After seeing countless airings of commercials featuring sidelined cleaning products giving a play by play of the amazing Mr. Clean Magic Eraser (and worrying their own positions are in jeopardy), I caved and bought a box. It's not that the commercials are particularly inspiring, thought provoking or entertaining that a race to the store was in order -- I find them annoying. Somehow, however, the message evidently penetrated my cocoon of cynicism, as I ultimately forked out the dough for the product. Chances are good I also had a coupon.
For the best ha ha factor in cleaning product commercials, I nominate the Bona floor cleaning ad. I still remember the first time I saw that commercial. It was November 2011 and I was laid up on the couch with my broken leg, underdosing on pain pills and overdosing on movies on Lifetime Movie Network and Hallmark Channel. That first time I saw the commercial I was a bit afraid that maybe I'd accidentally lost track, doubled up on meds and was imagining things. Really funny things.

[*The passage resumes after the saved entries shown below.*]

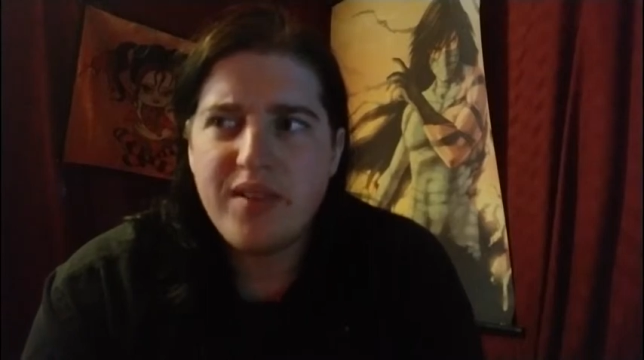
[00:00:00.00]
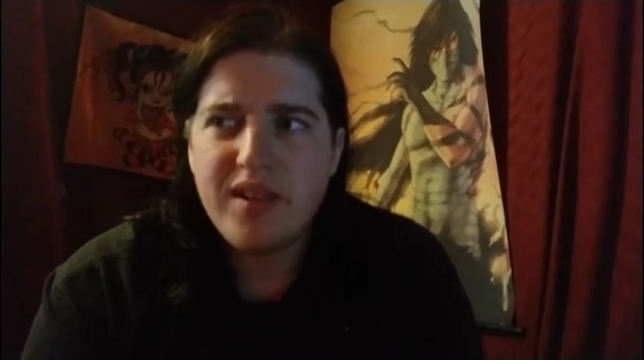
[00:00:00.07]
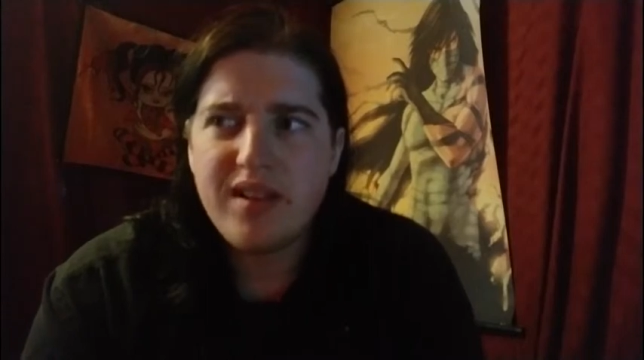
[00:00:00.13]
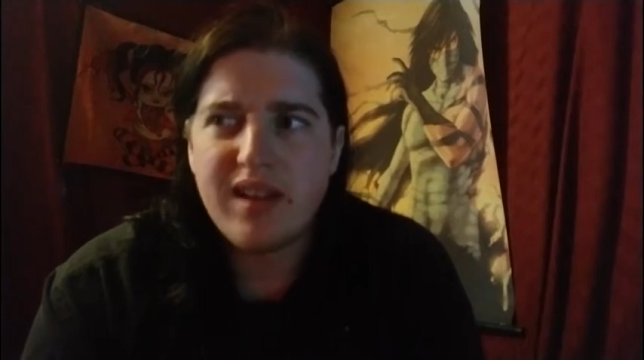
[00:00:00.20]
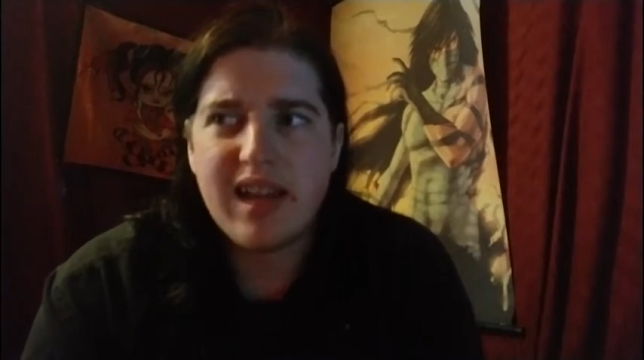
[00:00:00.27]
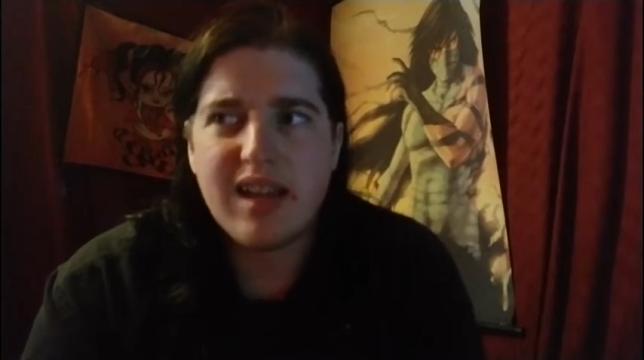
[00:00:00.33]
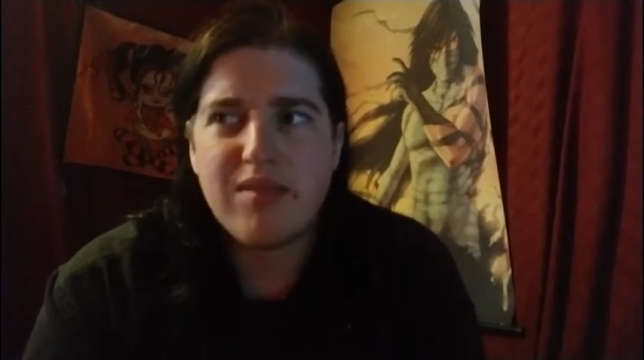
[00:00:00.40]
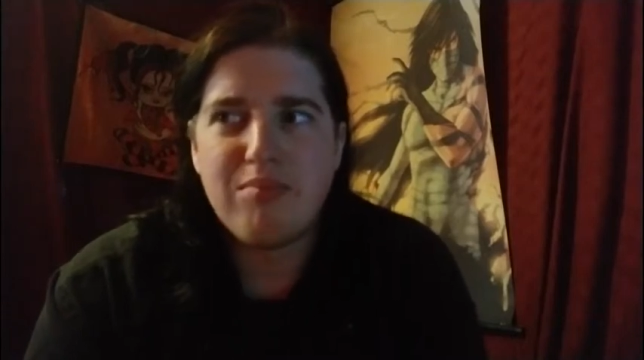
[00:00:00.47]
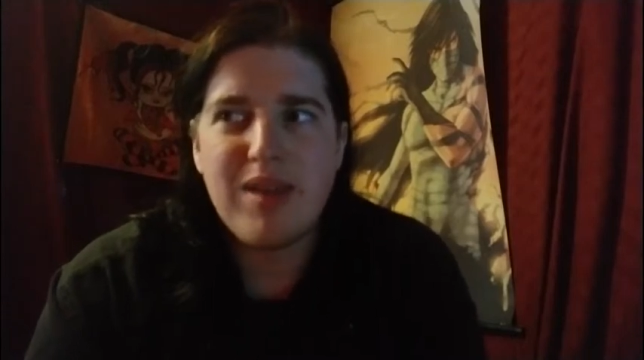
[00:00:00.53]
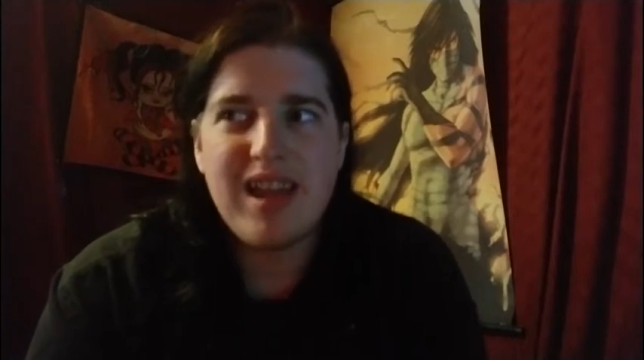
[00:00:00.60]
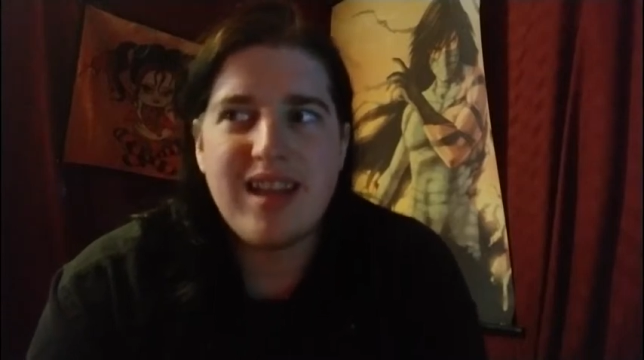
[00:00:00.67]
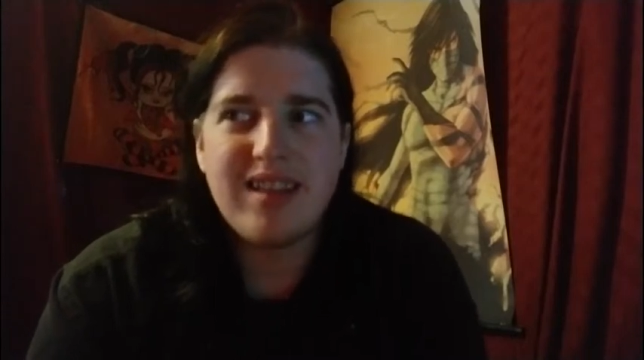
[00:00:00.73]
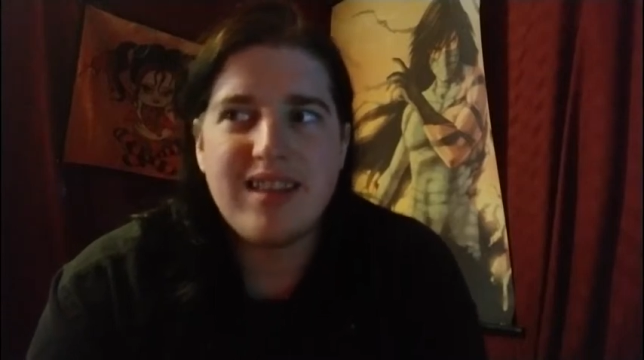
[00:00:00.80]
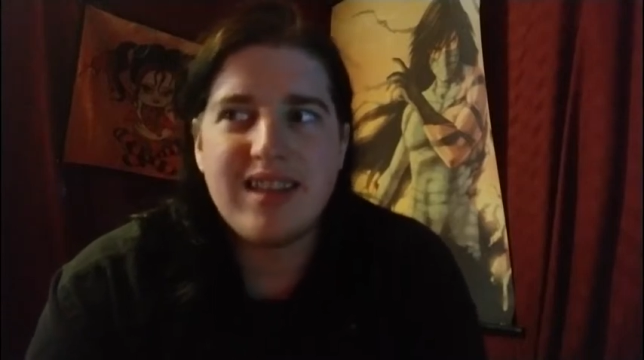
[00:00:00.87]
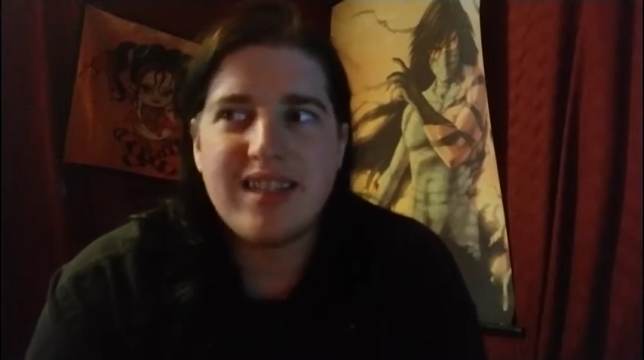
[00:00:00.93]
Like,
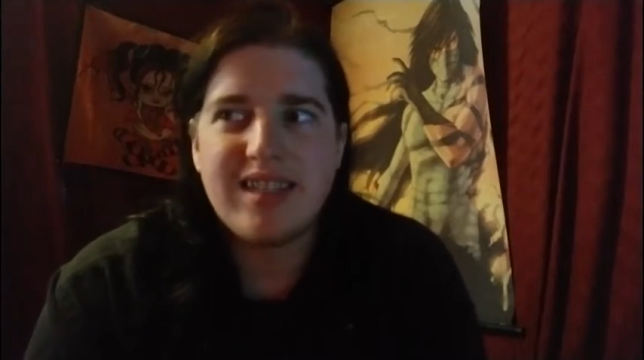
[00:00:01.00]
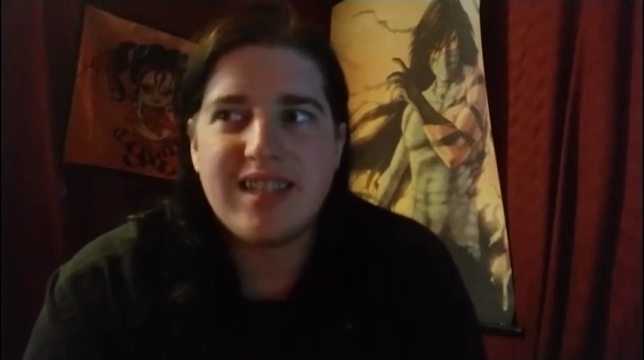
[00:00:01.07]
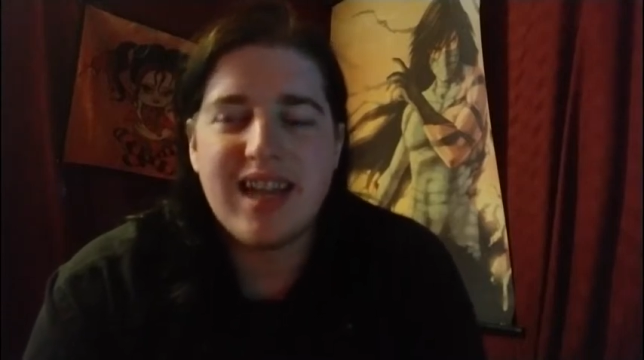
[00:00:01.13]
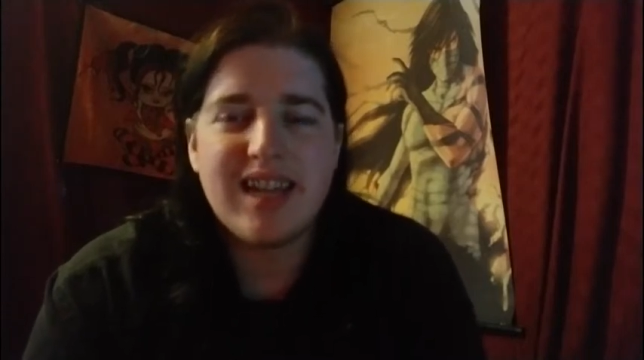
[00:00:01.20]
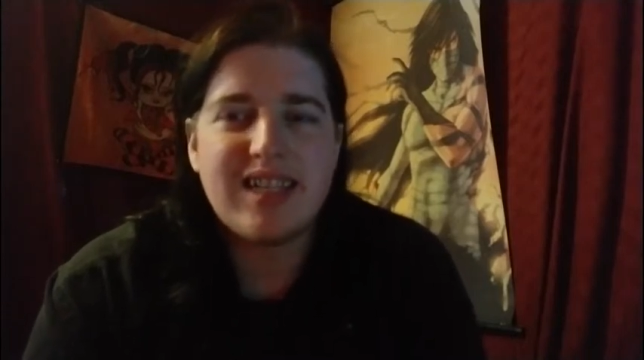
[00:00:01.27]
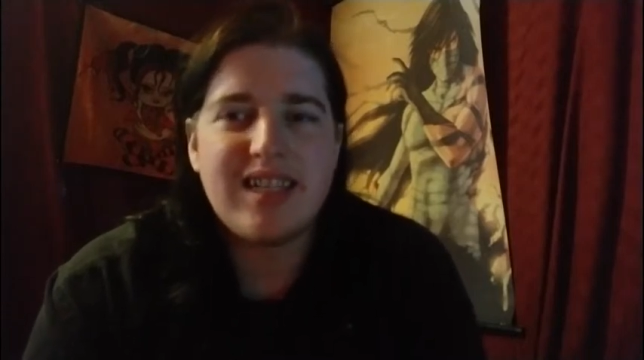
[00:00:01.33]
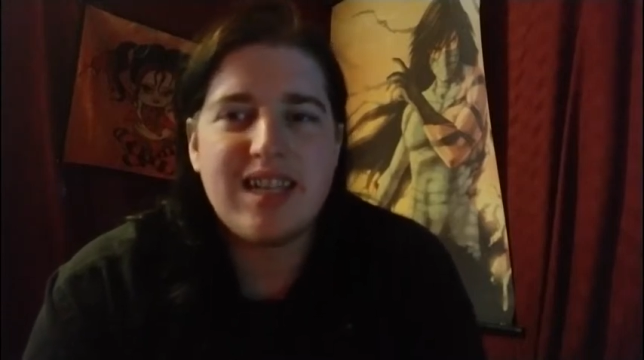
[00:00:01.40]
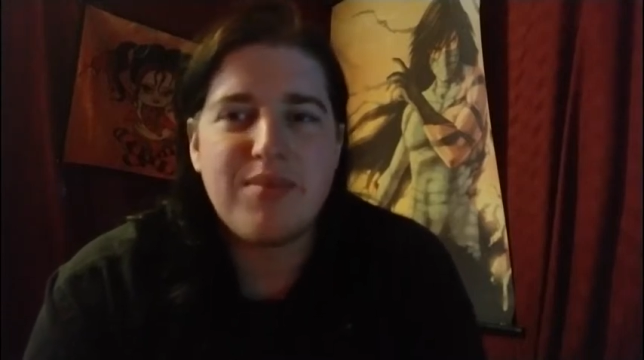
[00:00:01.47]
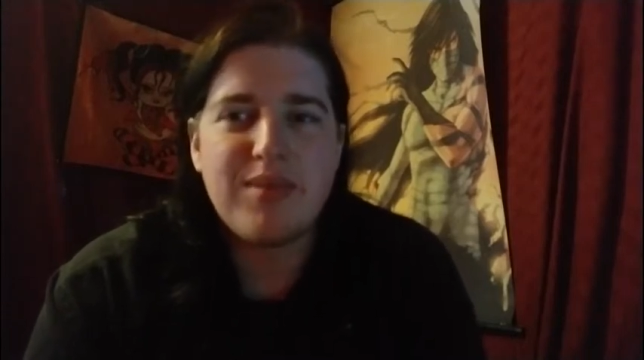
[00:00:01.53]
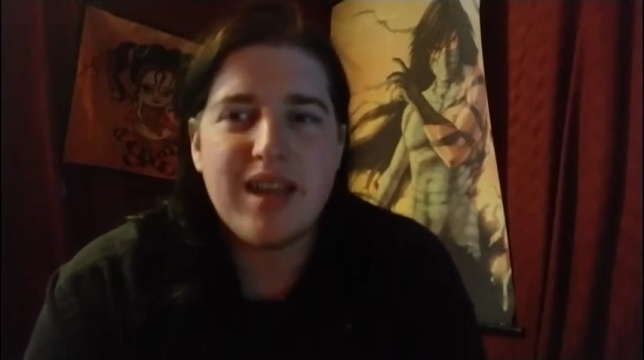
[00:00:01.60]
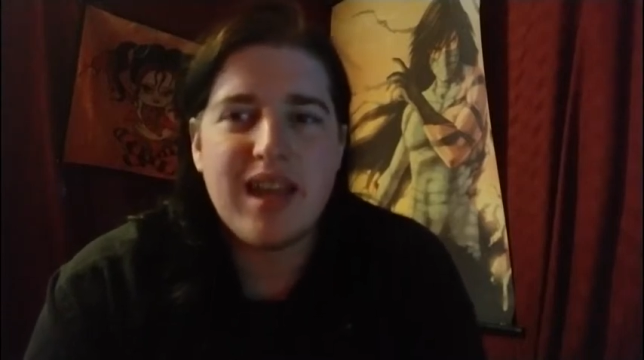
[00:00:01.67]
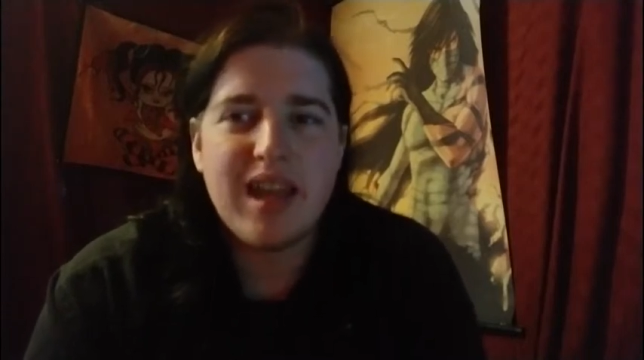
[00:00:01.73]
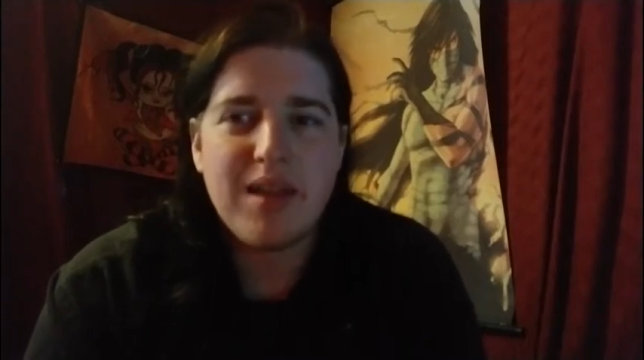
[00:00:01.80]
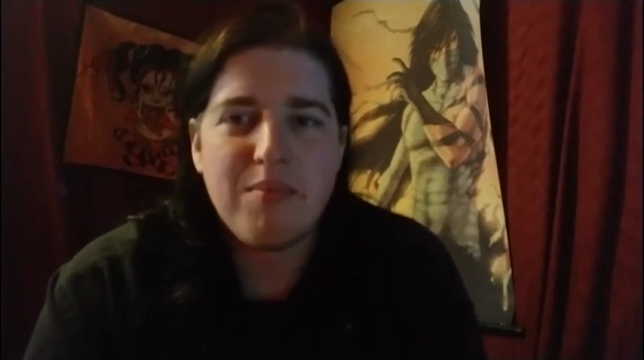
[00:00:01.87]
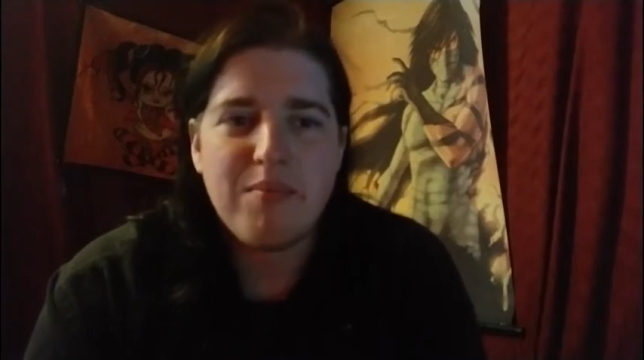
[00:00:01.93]
make the exact same
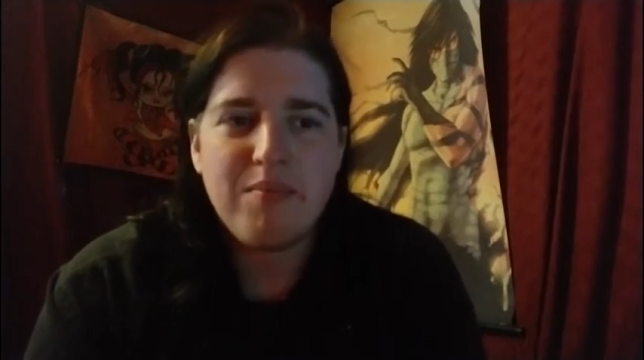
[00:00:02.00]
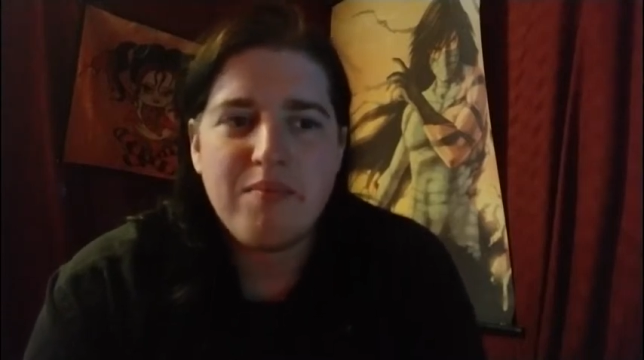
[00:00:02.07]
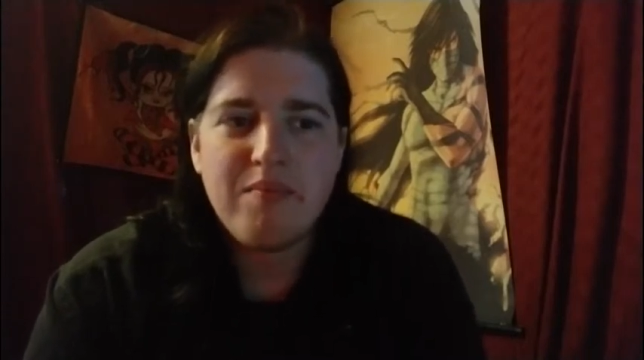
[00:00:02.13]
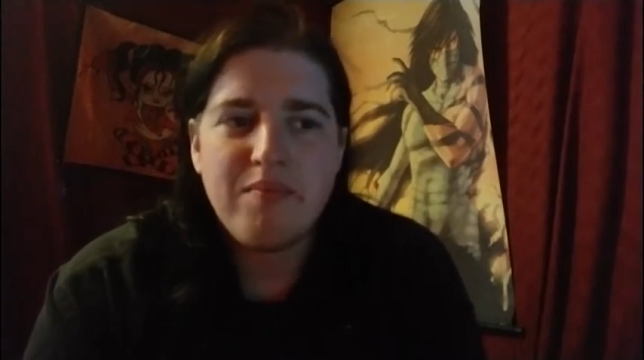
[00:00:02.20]
game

The commercial itself was an ordinary floor cleaner spot -- expanses of wood floor, a mop, cleaner. Nothing special until the end of the spot when the announcer said, "Bona. When the wood matters." I couldn't believe I'd heard that, and almost wrote it off as suffering a side effect of Hydrocodone. It felt like the Saturday Night Live fake commercials of the 70s and 80s where you were never quite sure it was a skit or a legitimate commercial. A quick check online confirmed it was a legitimate company and product. The 12 year old that has permanent residence in my head began attaching the tagline to other commercials and crafting patchwork ads. Like "Cialis -- Chubb Insurance -- When the wood really matters."
The Mr. Clean Magic Eraser talking spray bottles commercial is no "Bona. When the wood matters" attention grabber, but the product was bought, and sat under the sink until one day, in a cleaning frenzy, I finally realized the magic it contained.
After previous effort with glass cleaner that just complicated the messes on the glass doors of the toaster oven and the microwave, I checked under the sink for a bigger gun. And there was Mr. Clean and his eraser blocks. And dang, if it didn't work better than anything I've ever used. I was inspired to keep cleaning -- the window in the oven door, the faucet, the shelves in the refrigerator.
That crazy little eraser block was amazing. My stuff looked brand new. It was like an 'Undo' command for the kitchen, which got me wishing it could do the same for life's intangibles. Say something stupid to make someone else feel bad? Magic Eraser and undone. Royally eff things up at work? Boom! Magic Eraser! Regretting that special "one that got away?" and wanting to undo a breakup? Magic Eraser!
If only there really were such a thing. Sigh.